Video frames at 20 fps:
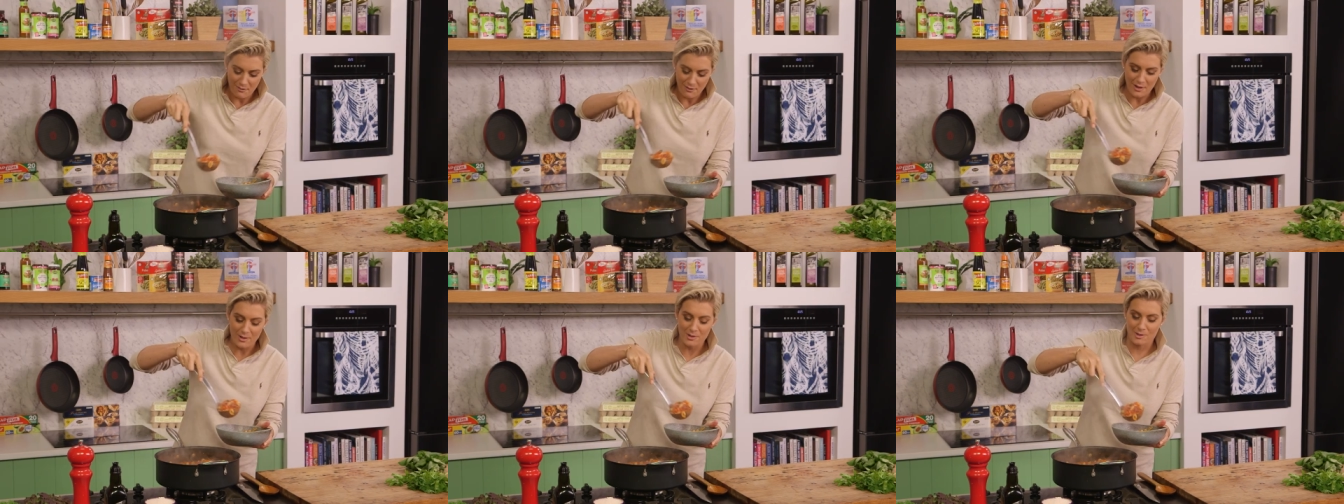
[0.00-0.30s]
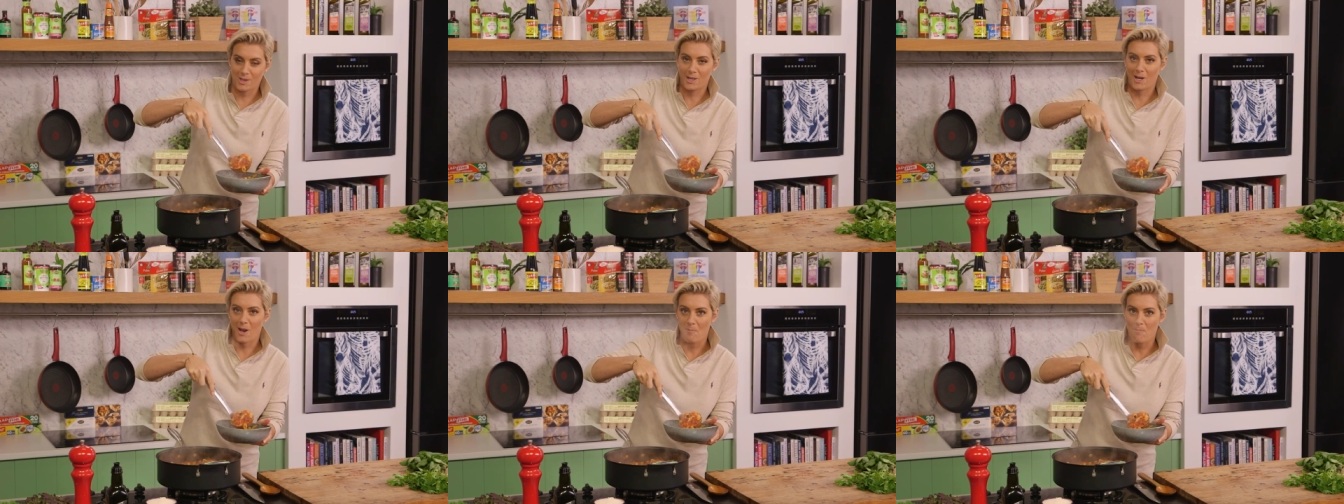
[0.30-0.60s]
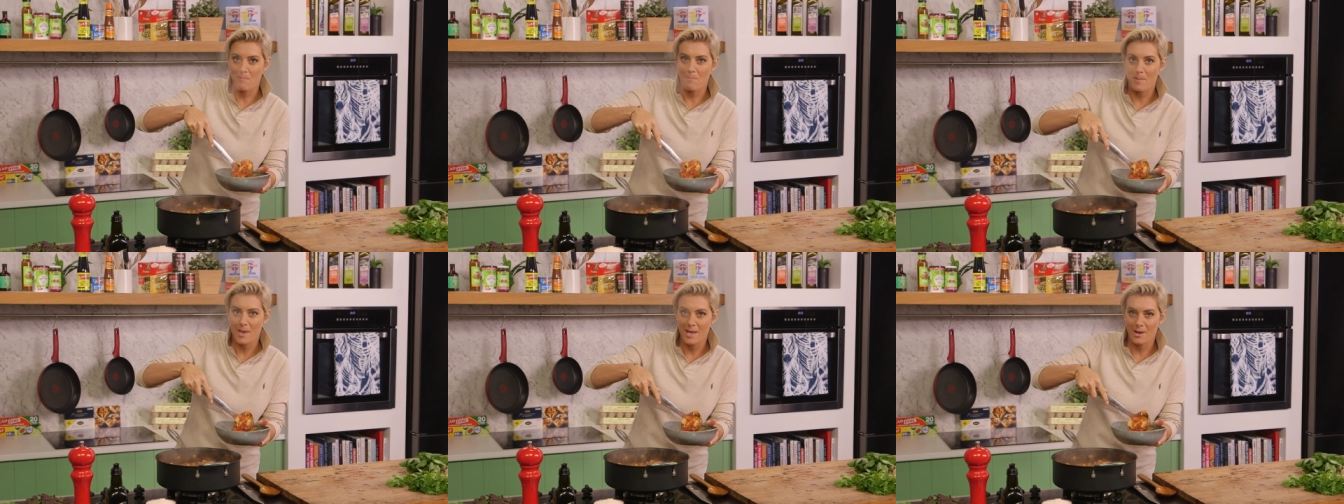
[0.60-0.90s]
feels like a
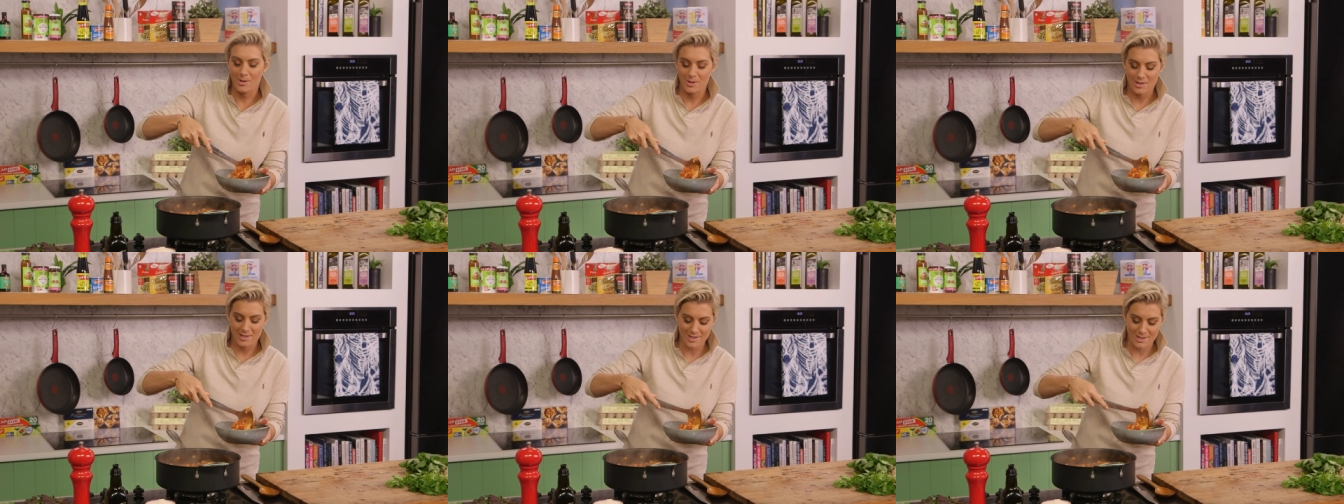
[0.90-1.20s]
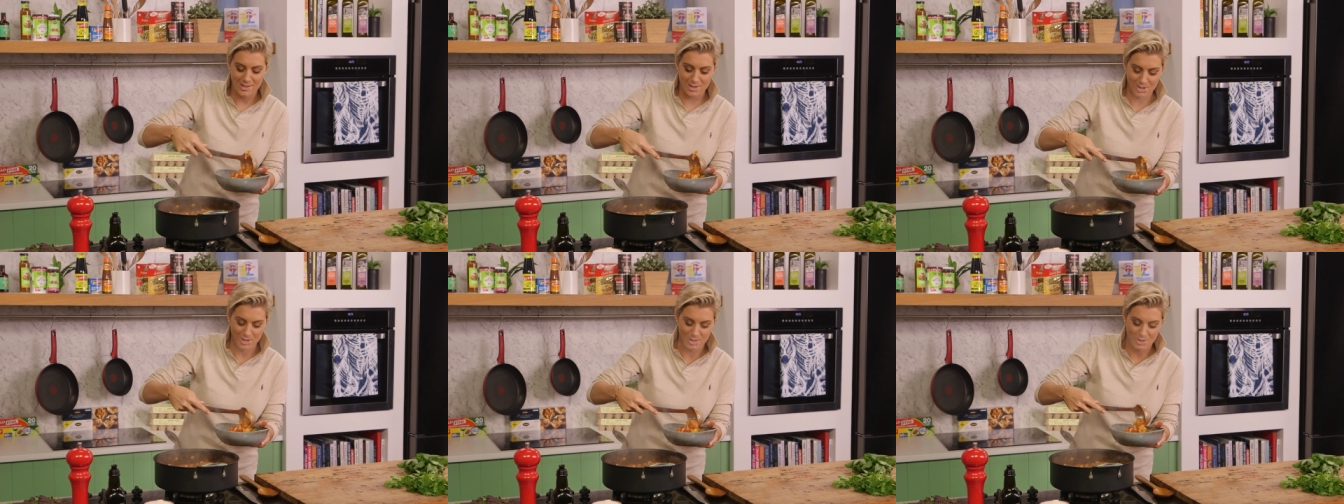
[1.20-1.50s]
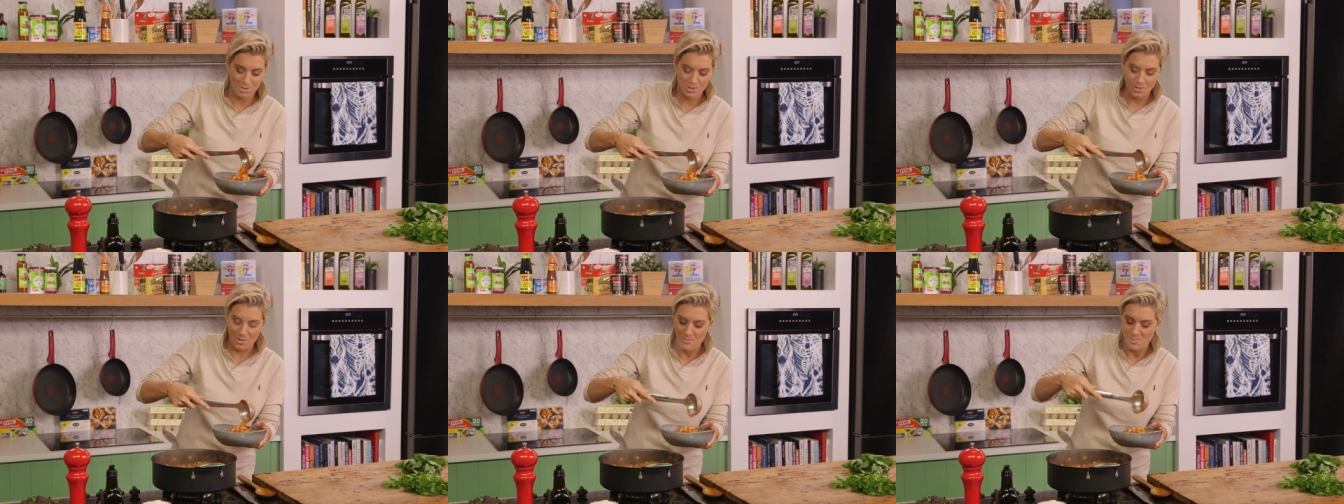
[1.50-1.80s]
meal. This is a
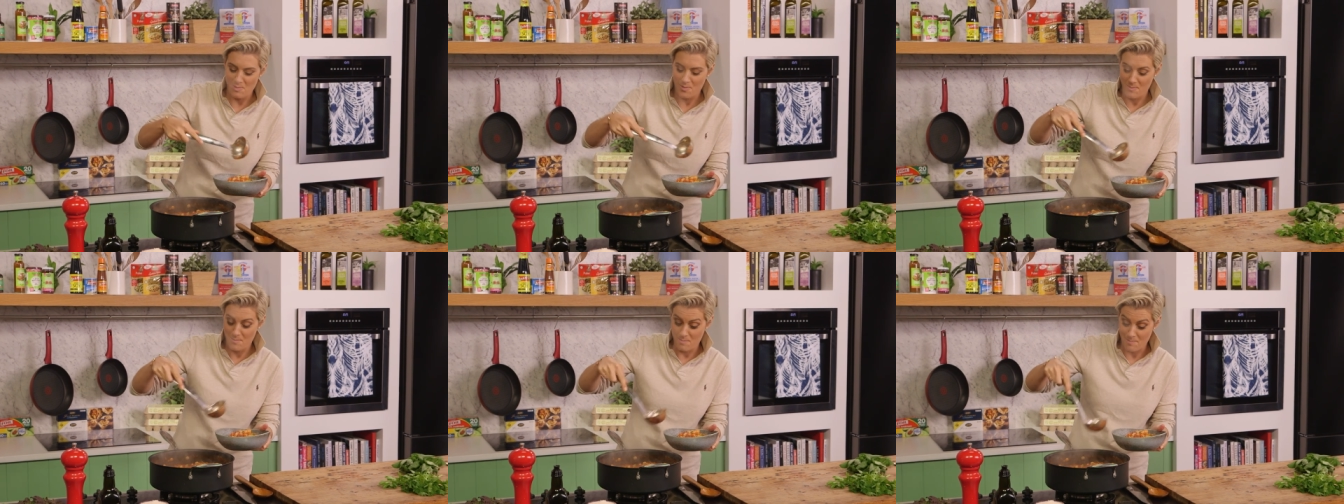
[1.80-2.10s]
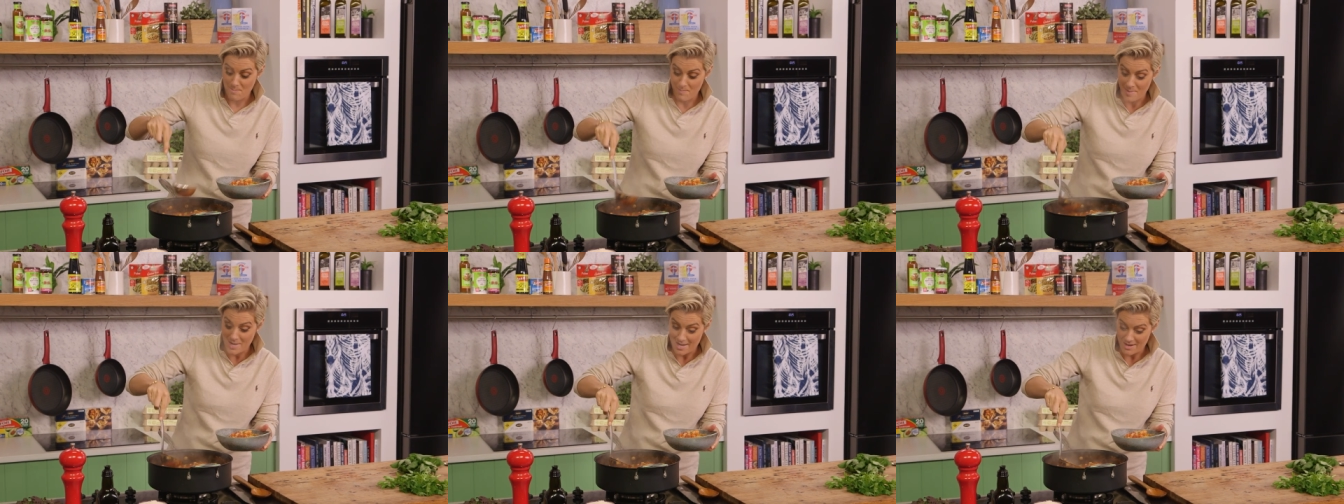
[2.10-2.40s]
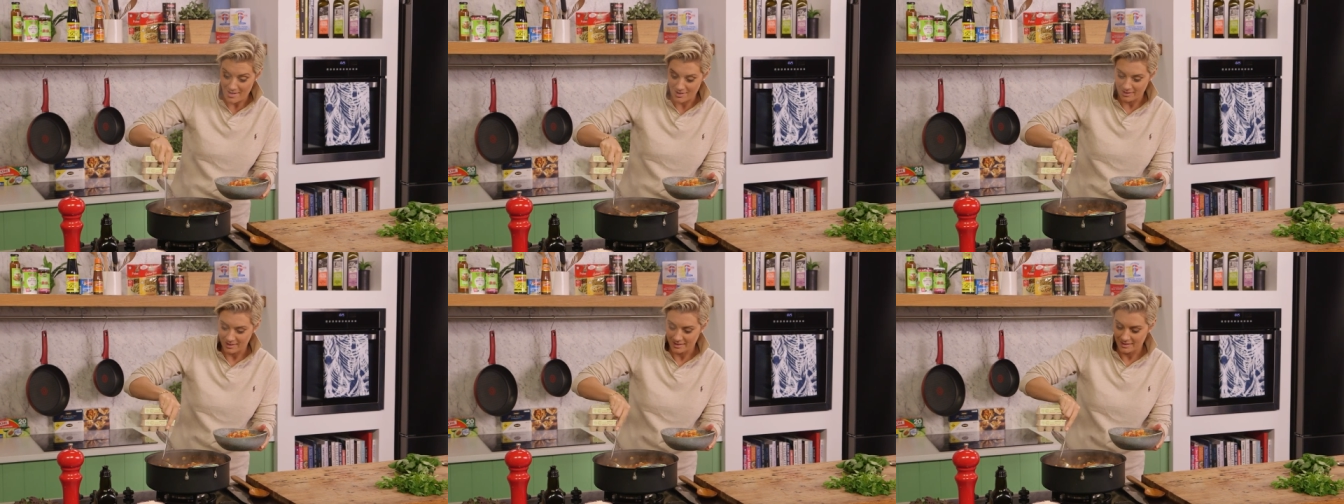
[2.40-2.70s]
soup
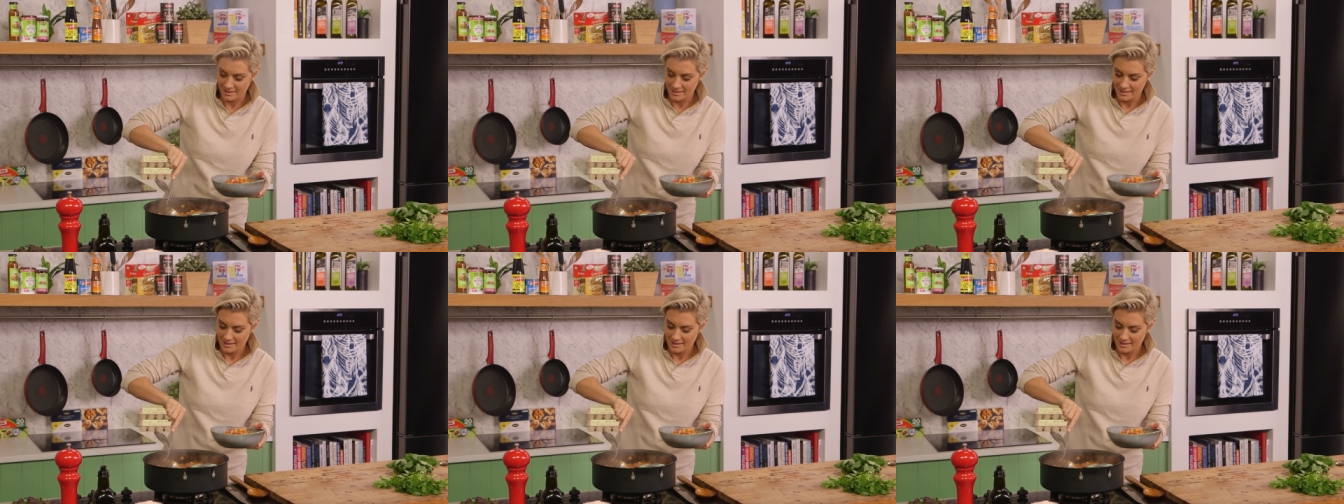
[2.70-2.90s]
meal.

# # # # # # #

What the task asks: Restate verbatim the lines that begin at the one holding "[0.30-0.60s]" and end at the last line of the material. Exclude pictures.

Solution for this exercise:
[0.30-0.60s]
[0.60-0.90s]
feels like a
[0.90-1.20s]
[1.20-1.50s]
[1.50-1.80s]
meal. This is a
[1.80-2.10s]
[2.10-2.40s]
[2.40-2.70s]
soup
[2.70-2.90s]
meal.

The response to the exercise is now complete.